Exercise goal - Pull out each line of the data that includes the word "Transcript".

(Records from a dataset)

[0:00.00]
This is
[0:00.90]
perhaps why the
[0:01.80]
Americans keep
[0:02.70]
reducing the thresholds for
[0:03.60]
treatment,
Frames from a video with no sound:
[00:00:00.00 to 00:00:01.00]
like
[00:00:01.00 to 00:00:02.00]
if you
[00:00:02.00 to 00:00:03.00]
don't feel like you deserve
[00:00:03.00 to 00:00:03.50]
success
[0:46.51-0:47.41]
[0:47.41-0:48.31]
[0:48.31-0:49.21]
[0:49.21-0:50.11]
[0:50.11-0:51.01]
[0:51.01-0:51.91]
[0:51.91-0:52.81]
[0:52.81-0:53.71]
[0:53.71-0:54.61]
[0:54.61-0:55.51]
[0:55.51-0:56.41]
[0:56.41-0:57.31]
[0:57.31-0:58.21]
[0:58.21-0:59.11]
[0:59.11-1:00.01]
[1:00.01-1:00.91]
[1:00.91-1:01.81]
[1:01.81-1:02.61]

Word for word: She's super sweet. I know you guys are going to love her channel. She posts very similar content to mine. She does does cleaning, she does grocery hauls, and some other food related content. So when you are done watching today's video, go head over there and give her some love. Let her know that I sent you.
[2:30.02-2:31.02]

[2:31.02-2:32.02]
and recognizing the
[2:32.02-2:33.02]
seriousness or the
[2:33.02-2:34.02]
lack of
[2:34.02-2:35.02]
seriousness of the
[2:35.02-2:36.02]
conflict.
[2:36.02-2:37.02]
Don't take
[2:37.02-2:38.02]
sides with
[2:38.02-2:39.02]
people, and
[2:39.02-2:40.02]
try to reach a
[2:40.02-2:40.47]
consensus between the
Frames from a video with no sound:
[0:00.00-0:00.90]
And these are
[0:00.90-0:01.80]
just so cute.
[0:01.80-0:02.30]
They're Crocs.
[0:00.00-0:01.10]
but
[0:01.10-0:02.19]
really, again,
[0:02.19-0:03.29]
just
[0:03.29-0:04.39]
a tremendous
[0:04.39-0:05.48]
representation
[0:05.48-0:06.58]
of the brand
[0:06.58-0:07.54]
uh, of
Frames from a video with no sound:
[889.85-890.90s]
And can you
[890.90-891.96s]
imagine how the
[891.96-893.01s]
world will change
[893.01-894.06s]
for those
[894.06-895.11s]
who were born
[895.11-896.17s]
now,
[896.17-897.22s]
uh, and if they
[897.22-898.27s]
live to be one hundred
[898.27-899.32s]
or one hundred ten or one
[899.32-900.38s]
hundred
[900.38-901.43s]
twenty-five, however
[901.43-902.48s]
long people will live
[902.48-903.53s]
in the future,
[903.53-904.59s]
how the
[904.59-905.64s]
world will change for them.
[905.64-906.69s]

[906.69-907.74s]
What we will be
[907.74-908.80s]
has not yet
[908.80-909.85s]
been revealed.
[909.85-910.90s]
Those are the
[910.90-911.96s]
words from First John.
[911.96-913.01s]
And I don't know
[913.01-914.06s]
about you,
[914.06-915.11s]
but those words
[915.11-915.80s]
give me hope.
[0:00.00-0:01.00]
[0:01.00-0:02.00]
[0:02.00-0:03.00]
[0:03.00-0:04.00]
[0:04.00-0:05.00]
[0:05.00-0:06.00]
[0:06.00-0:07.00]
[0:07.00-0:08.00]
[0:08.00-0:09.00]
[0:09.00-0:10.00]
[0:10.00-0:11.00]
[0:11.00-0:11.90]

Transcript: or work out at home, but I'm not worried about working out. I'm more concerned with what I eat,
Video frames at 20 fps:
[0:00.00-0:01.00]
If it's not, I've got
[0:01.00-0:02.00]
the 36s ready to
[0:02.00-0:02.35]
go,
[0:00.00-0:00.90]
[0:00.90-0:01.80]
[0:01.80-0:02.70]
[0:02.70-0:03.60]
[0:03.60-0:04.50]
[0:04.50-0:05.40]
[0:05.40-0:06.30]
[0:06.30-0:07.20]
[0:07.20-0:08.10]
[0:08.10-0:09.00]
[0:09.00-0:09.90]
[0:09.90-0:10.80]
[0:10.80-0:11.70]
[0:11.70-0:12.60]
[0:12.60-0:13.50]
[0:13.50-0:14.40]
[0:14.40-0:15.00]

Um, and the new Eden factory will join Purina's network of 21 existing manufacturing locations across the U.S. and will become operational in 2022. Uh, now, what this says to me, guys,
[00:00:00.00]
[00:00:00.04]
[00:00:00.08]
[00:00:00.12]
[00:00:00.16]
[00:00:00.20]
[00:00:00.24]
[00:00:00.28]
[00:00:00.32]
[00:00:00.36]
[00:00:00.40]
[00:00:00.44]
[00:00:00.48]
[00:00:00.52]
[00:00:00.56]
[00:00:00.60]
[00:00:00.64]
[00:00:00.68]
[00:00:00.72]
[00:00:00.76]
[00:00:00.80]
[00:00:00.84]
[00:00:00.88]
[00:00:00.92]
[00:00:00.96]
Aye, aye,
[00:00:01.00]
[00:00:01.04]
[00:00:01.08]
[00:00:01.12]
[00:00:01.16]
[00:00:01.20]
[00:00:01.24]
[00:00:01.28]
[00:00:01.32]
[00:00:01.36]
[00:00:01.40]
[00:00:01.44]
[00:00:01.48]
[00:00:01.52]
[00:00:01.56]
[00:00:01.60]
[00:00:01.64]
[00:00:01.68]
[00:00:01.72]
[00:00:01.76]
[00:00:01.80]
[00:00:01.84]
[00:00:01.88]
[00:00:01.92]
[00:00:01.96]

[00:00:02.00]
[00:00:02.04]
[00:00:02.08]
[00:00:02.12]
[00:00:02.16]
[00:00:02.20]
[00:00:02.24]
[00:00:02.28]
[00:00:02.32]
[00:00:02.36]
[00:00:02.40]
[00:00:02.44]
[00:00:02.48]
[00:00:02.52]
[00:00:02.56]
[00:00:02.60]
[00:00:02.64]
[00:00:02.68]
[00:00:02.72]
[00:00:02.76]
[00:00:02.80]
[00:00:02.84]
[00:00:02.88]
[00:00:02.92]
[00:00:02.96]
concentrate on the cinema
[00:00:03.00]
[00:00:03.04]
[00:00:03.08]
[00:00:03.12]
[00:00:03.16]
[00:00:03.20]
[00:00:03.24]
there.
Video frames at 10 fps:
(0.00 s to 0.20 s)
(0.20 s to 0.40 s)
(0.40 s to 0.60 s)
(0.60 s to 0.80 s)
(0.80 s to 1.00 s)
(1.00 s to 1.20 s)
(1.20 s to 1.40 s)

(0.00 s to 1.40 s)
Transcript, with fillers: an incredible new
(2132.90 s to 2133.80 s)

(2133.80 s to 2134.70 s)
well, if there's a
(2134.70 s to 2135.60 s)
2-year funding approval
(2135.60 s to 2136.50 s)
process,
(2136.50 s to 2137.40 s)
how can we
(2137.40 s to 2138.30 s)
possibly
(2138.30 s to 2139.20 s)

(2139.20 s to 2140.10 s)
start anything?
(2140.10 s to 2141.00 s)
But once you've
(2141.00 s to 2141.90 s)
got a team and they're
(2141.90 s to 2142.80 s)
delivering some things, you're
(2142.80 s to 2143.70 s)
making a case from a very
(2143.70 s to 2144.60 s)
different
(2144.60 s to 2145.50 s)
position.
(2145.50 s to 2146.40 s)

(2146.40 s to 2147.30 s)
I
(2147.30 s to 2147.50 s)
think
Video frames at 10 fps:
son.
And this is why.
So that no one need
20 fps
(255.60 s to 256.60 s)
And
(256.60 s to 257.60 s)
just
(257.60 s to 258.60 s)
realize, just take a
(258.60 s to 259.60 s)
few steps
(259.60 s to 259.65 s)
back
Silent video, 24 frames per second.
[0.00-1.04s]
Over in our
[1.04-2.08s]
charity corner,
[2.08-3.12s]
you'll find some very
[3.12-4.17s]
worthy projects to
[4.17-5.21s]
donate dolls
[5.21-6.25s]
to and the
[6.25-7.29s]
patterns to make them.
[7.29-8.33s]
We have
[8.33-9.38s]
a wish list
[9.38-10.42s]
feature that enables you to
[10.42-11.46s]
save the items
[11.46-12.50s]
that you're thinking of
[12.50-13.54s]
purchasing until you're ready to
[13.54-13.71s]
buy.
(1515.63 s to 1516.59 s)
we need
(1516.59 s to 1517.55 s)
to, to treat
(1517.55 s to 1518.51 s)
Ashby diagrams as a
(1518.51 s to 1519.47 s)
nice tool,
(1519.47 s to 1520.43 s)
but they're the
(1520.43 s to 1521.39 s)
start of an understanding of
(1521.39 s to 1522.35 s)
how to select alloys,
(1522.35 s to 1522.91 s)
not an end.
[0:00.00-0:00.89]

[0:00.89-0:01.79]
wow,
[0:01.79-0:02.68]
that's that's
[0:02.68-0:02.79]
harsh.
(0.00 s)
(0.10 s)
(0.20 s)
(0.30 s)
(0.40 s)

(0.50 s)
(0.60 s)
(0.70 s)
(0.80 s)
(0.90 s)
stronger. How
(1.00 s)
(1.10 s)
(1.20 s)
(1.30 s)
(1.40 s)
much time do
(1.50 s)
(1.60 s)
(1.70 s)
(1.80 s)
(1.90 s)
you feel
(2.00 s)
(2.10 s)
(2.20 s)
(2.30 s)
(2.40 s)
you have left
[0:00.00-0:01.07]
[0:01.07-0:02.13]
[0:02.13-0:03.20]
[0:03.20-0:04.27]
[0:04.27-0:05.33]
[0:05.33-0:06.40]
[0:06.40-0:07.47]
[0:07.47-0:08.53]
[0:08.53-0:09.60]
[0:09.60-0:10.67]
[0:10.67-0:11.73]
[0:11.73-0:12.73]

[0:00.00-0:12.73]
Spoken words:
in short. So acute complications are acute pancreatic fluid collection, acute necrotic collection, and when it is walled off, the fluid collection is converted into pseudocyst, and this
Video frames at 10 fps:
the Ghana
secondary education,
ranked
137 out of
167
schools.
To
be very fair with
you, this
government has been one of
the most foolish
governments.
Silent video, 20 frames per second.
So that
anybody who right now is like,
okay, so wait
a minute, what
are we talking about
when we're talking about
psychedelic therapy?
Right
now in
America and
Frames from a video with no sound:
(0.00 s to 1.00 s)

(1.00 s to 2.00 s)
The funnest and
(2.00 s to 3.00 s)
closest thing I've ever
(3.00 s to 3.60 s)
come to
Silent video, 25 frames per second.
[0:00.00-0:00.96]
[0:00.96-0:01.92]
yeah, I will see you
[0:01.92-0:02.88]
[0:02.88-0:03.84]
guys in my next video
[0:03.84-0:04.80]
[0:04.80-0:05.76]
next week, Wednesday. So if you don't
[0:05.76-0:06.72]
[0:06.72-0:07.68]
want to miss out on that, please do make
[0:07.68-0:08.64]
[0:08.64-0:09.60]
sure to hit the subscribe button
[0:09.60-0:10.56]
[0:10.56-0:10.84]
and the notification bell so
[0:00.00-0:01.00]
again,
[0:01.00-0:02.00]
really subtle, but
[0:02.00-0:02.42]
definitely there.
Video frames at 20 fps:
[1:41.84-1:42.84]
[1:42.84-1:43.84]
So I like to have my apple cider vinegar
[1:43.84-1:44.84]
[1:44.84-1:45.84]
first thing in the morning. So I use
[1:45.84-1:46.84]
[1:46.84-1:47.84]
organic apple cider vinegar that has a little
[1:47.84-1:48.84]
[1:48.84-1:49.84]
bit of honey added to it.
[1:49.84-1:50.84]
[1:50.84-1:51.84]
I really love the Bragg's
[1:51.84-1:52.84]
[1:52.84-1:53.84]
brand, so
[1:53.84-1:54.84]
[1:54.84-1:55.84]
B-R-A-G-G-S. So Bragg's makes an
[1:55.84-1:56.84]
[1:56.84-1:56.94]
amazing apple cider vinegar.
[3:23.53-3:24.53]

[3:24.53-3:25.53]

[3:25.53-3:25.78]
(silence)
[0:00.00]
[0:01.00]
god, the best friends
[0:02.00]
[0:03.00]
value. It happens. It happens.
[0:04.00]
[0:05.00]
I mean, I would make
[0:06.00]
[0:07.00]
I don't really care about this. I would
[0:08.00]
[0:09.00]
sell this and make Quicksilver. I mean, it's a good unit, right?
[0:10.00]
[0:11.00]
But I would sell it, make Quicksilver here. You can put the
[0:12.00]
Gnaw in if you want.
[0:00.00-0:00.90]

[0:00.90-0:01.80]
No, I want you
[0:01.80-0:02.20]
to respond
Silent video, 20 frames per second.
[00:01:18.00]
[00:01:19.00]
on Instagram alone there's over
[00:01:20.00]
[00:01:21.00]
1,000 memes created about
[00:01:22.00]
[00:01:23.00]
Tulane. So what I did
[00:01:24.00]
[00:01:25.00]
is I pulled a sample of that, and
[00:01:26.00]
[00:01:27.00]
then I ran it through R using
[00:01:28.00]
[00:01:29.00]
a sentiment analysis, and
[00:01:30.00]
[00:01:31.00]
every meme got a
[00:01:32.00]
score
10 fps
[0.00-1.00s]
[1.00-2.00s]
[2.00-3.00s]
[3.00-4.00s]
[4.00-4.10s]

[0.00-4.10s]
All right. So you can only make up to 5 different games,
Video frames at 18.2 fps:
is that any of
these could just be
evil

Written response -
Transcript: or work out at home, but I'm not worried about working out. I'm more concerned with what I eat,
Transcript, with fillers: an incredible new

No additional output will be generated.